Task to carry out -> Down to the last line, print the entries below exactly, and keep every picture out of the copy.

Data records ->
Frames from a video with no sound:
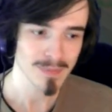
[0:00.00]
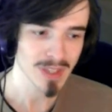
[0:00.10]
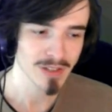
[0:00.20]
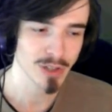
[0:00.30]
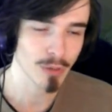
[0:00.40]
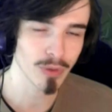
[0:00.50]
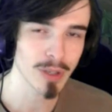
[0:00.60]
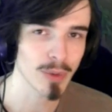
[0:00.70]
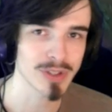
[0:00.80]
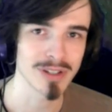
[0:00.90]
So it
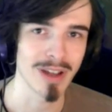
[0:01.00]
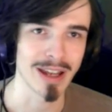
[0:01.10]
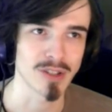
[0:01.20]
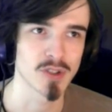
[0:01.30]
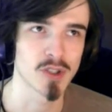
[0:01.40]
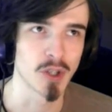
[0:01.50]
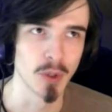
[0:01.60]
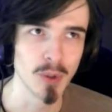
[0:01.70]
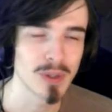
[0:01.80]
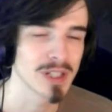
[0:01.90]
really wasn't like
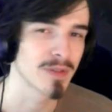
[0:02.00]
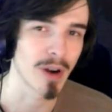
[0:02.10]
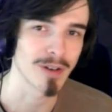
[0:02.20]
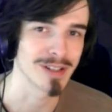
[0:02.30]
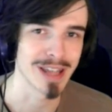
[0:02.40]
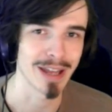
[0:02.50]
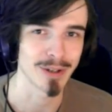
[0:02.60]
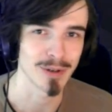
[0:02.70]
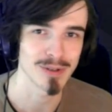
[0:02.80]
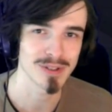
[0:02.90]
skewed as far as that
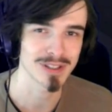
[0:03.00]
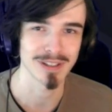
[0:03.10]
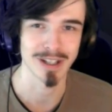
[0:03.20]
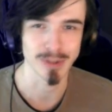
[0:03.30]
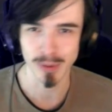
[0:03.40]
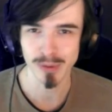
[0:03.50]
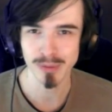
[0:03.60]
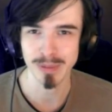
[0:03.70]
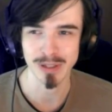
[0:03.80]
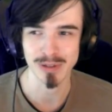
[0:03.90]
goes at all,
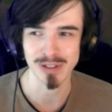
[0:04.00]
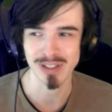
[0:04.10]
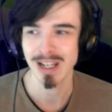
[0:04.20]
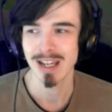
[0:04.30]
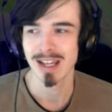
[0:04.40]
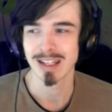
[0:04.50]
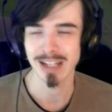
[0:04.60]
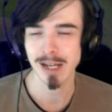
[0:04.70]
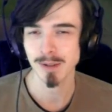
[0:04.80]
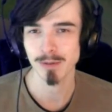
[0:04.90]
because the
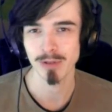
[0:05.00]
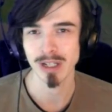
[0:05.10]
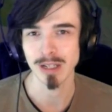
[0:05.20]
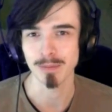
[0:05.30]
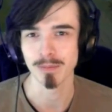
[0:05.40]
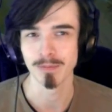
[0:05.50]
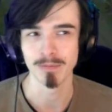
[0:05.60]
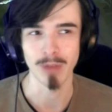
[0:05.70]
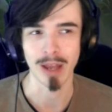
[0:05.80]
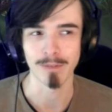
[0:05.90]
games were really
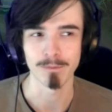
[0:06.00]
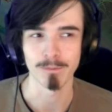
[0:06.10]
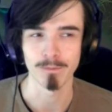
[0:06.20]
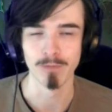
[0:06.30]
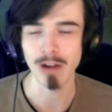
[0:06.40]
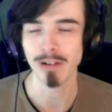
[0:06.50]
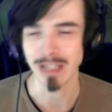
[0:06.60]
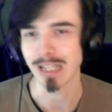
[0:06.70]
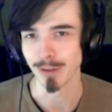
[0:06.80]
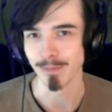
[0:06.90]
like very
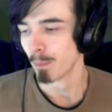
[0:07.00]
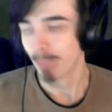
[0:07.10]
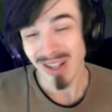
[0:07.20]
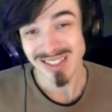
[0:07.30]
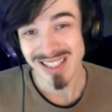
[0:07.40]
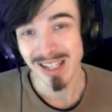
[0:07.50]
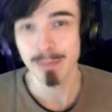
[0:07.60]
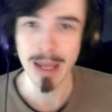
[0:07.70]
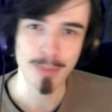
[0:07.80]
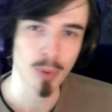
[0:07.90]
even. But
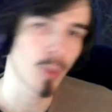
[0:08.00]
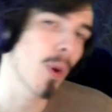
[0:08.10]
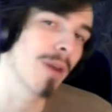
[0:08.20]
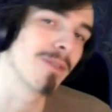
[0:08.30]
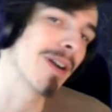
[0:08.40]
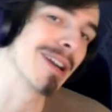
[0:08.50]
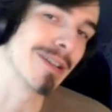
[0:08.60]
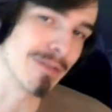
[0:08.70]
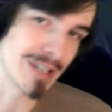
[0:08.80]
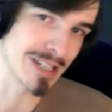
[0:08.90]
people weren't very
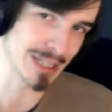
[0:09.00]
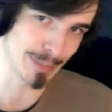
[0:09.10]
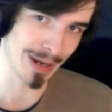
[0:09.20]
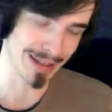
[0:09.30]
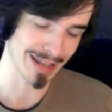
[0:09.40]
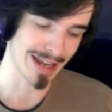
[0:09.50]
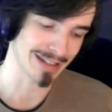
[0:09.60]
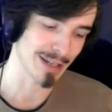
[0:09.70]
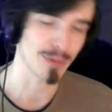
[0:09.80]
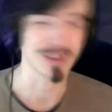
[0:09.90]
convinced by that.
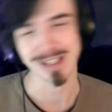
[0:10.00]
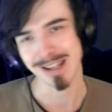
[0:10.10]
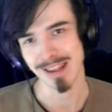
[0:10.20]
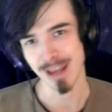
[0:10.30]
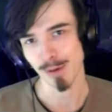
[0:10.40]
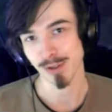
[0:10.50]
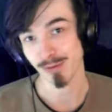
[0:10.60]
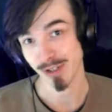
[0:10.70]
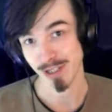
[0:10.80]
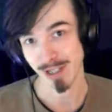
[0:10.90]
They would say that that was the
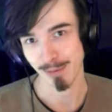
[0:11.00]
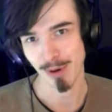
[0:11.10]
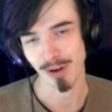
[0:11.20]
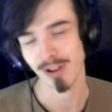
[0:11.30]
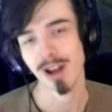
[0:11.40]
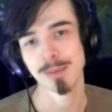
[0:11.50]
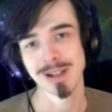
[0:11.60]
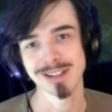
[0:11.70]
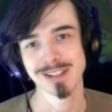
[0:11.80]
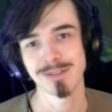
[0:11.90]
reason they weren't
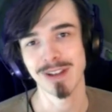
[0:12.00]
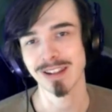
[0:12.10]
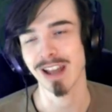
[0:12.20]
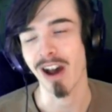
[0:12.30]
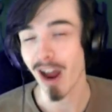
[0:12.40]
climbing and stuff like that.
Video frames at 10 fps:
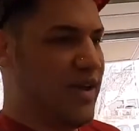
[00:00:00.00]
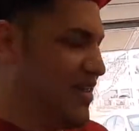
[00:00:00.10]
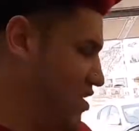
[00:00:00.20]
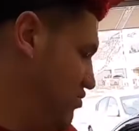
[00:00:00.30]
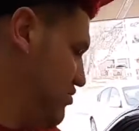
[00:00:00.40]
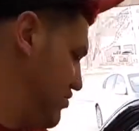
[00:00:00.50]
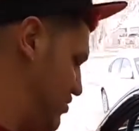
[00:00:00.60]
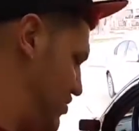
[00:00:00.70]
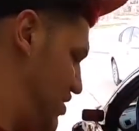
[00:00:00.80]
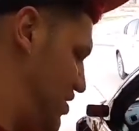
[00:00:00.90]
reggaeton?
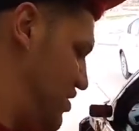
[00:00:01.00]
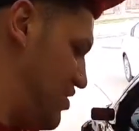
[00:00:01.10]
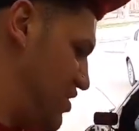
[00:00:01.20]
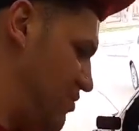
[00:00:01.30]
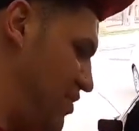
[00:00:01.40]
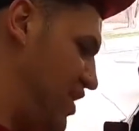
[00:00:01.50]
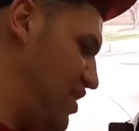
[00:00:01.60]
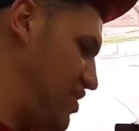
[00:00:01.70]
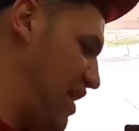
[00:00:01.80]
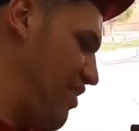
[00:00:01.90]

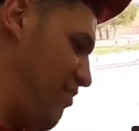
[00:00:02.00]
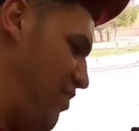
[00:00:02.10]
Somebody's having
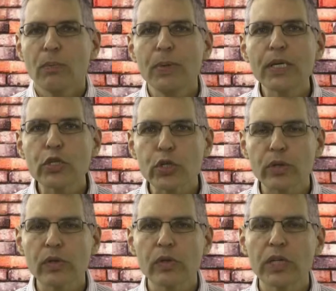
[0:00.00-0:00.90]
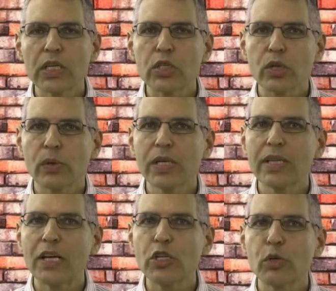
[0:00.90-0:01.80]
Be sure the attorney
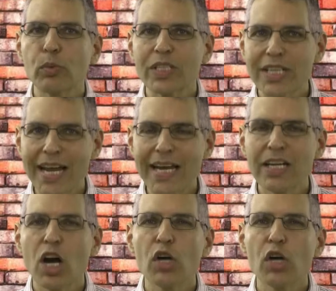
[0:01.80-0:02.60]
that you retain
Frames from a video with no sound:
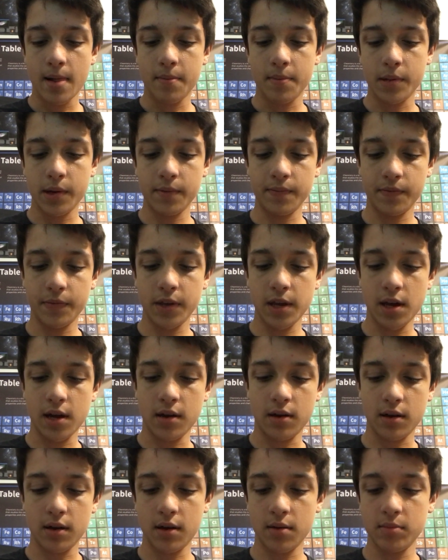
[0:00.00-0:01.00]
But
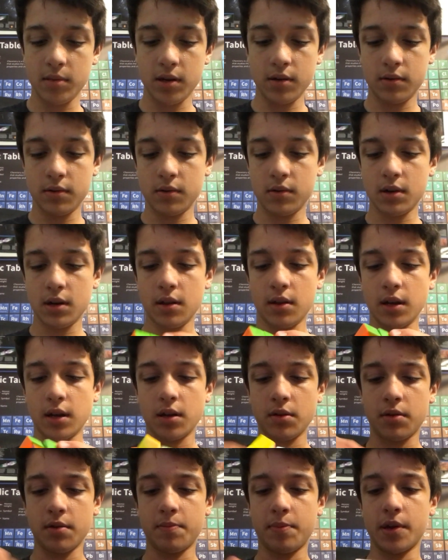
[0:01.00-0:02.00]
yeah, I mean, I
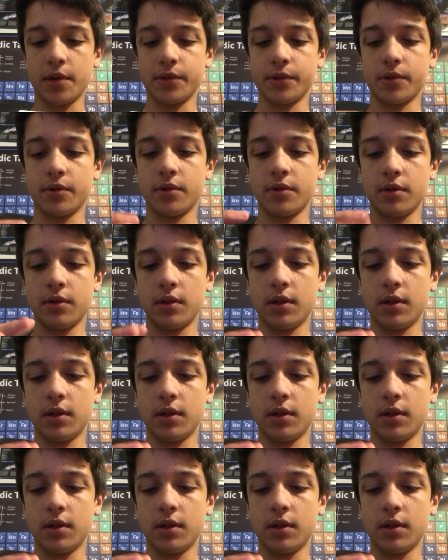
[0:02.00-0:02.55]
like it for puzzle.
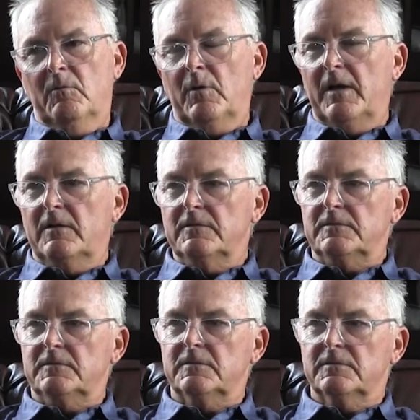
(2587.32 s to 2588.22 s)

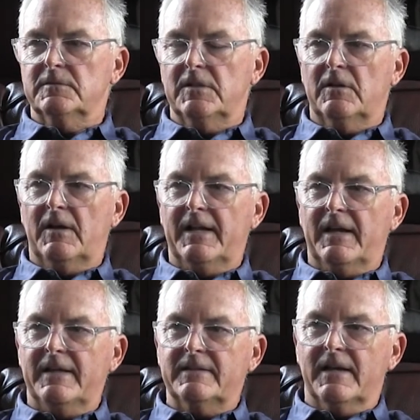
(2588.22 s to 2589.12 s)
Well, you know, I,
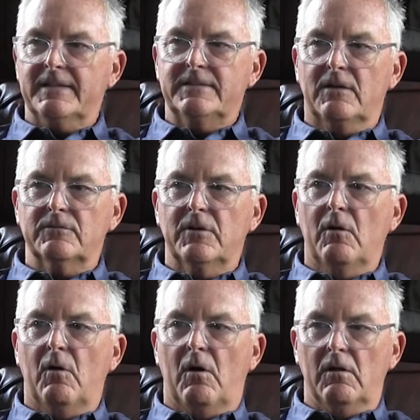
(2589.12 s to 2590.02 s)
I, I don't
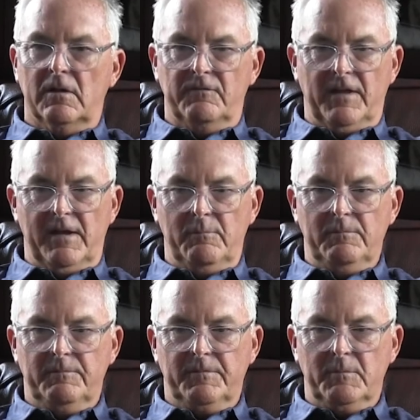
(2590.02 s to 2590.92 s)
know all of
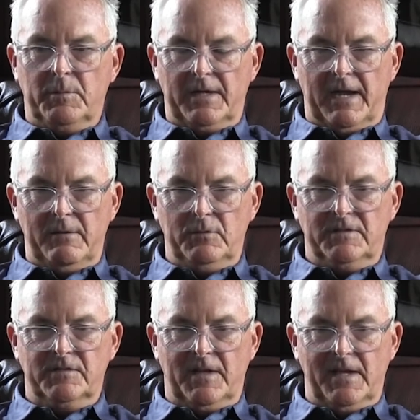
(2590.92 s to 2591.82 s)
them, but I
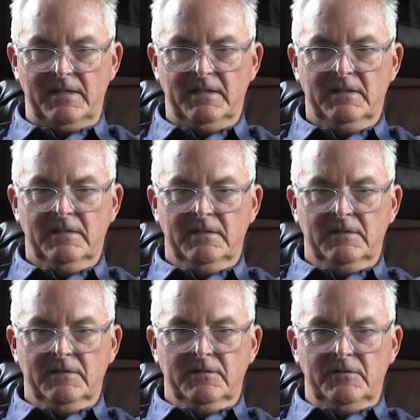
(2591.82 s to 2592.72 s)
would say
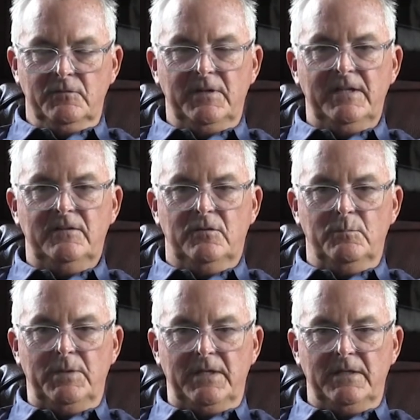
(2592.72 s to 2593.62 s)
you need
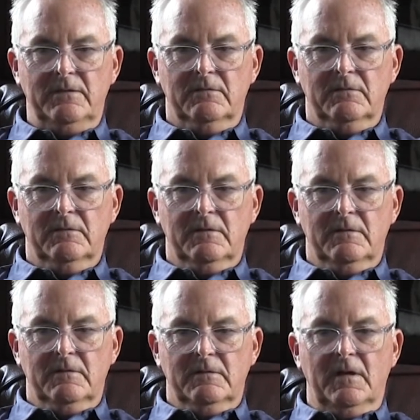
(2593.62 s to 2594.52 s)
to be
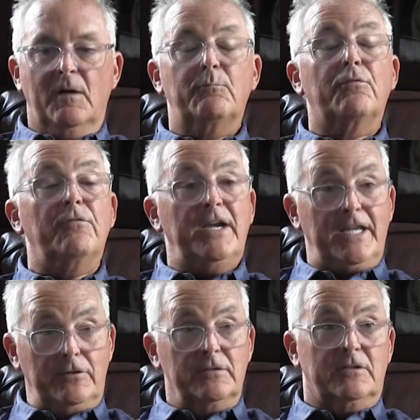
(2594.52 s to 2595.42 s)
a
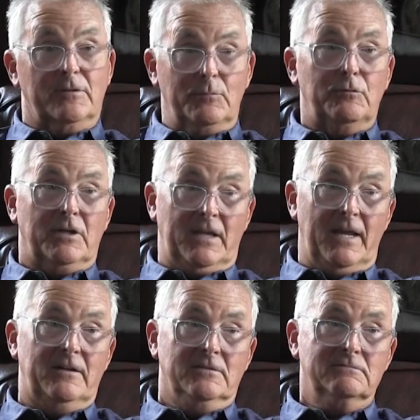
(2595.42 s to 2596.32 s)
pretty good
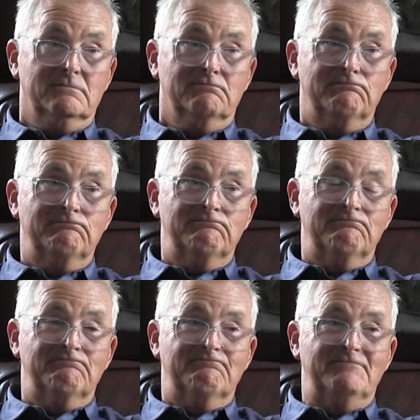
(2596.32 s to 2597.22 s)
communicator. Okay.
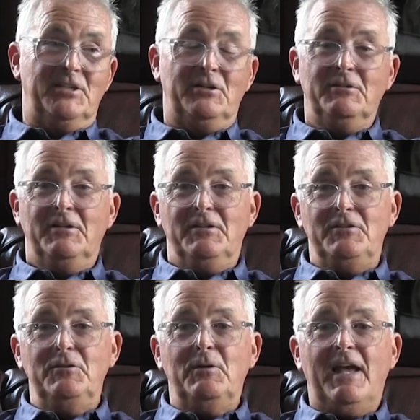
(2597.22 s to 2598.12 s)
You know,
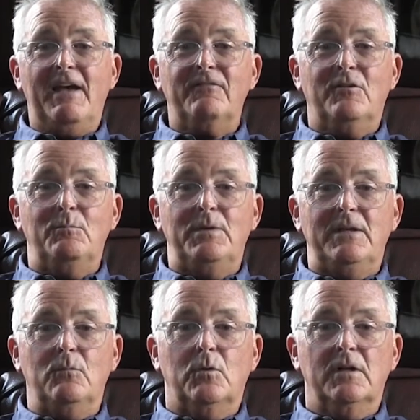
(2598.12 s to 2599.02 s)
you have to
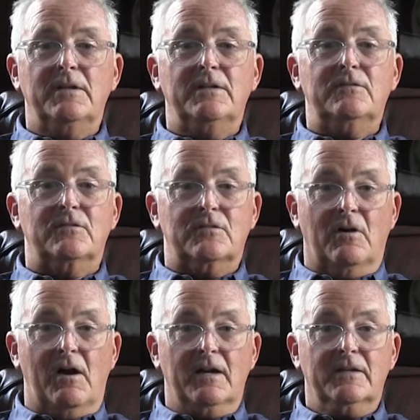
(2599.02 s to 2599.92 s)
be willing to
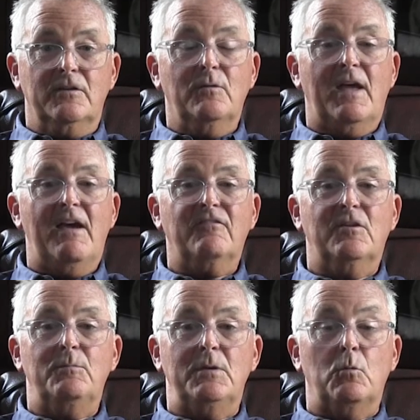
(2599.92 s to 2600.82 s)
talk. You
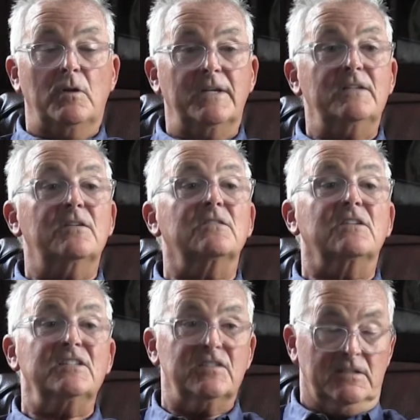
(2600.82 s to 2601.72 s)
have to be willing to
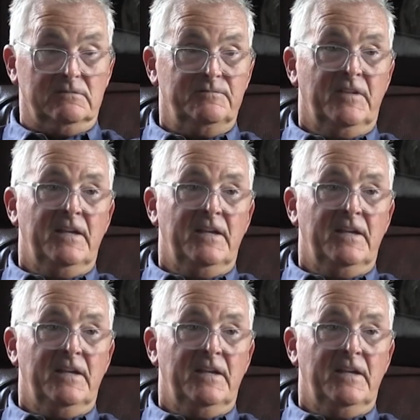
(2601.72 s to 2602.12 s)
listen.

Response to the exercise ->
Frames from a video with no sound:
[0:00.00]
[0:00.10]
[0:00.20]
[0:00.30]
[0:00.40]
[0:00.50]
[0:00.60]
[0:00.70]
[0:00.80]
[0:00.90]
So it
[0:01.00]
[0:01.10]
[0:01.20]
[0:01.30]
[0:01.40]
[0:01.50]
[0:01.60]
[0:01.70]
[0:01.80]
[0:01.90]
really wasn't like
[0:02.00]
[0:02.10]
[0:02.20]
[0:02.30]
[0:02.40]
[0:02.50]
[0:02.60]
[0:02.70]
[0:02.80]
[0:02.90]
skewed as far as that
[0:03.00]
[0:03.10]
[0:03.20]
[0:03.30]
[0:03.40]
[0:03.50]
[0:03.60]
[0:03.70]
[0:03.80]
[0:03.90]
goes at all,
[0:04.00]
[0:04.10]
[0:04.20]
[0:04.30]
[0:04.40]
[0:04.50]
[0:04.60]
[0:04.70]
[0:04.80]
[0:04.90]
because the
[0:05.00]
[0:05.10]
[0:05.20]
[0:05.30]
[0:05.40]
[0:05.50]
[0:05.60]
[0:05.70]
[0:05.80]
[0:05.90]
games were really
[0:06.00]
[0:06.10]
[0:06.20]
[0:06.30]
[0:06.40]
[0:06.50]
[0:06.60]
[0:06.70]
[0:06.80]
[0:06.90]
like very
[0:07.00]
[0:07.10]
[0:07.20]
[0:07.30]
[0:07.40]
[0:07.50]
[0:07.60]
[0:07.70]
[0:07.80]
[0:07.90]
even. But
[0:08.00]
[0:08.10]
[0:08.20]
[0:08.30]
[0:08.40]
[0:08.50]
[0:08.60]
[0:08.70]
[0:08.80]
[0:08.90]
people weren't very
[0:09.00]
[0:09.10]
[0:09.20]
[0:09.30]
[0:09.40]
[0:09.50]
[0:09.60]
[0:09.70]
[0:09.80]
[0:09.90]
convinced by that.
[0:10.00]
[0:10.10]
[0:10.20]
[0:10.30]
[0:10.40]
[0:10.50]
[0:10.60]
[0:10.70]
[0:10.80]
[0:10.90]
They would say that that was the
[0:11.00]
[0:11.10]
[0:11.20]
[0:11.30]
[0:11.40]
[0:11.50]
[0:11.60]
[0:11.70]
[0:11.80]
[0:11.90]
reason they weren't
[0:12.00]
[0:12.10]
[0:12.20]
[0:12.30]
[0:12.40]
climbing and stuff like that.
Video frames at 10 fps:
[00:00:00.00]
[00:00:00.10]
[00:00:00.20]
[00:00:00.30]
[00:00:00.40]
[00:00:00.50]
[00:00:00.60]
[00:00:00.70]
[00:00:00.80]
[00:00:00.90]
reggaeton?
[00:00:01.00]
[00:00:01.10]
[00:00:01.20]
[00:00:01.30]
[00:00:01.40]
[00:00:01.50]
[00:00:01.60]
[00:00:01.70]
[00:00:01.80]
[00:00:01.90]

[00:00:02.00]
[00:00:02.10]
Somebody's having
[0:00.00-0:00.90]
[0:00.90-0:01.80]
Be sure the attorney
[0:01.80-0:02.60]
that you retain
Frames from a video with no sound:
[0:00.00-0:01.00]
But
[0:01.00-0:02.00]
yeah, I mean, I
[0:02.00-0:02.55]
like it for puzzle.
(2587.32 s to 2588.22 s)

(2588.22 s to 2589.12 s)
Well, you know, I,
(2589.12 s to 2590.02 s)
I, I don't
(2590.02 s to 2590.92 s)
know all of
(2590.92 s to 2591.82 s)
them, but I
(2591.82 s to 2592.72 s)
would say
(2592.72 s to 2593.62 s)
you need
(2593.62 s to 2594.52 s)
to be
(2594.52 s to 2595.42 s)
a
(2595.42 s to 2596.32 s)
pretty good
(2596.32 s to 2597.22 s)
communicator. Okay.
(2597.22 s to 2598.12 s)
You know,
(2598.12 s to 2599.02 s)
you have to
(2599.02 s to 2599.92 s)
be willing to
(2599.92 s to 2600.82 s)
talk. You
(2600.82 s to 2601.72 s)
have to be willing to
(2601.72 s to 2602.12 s)
listen.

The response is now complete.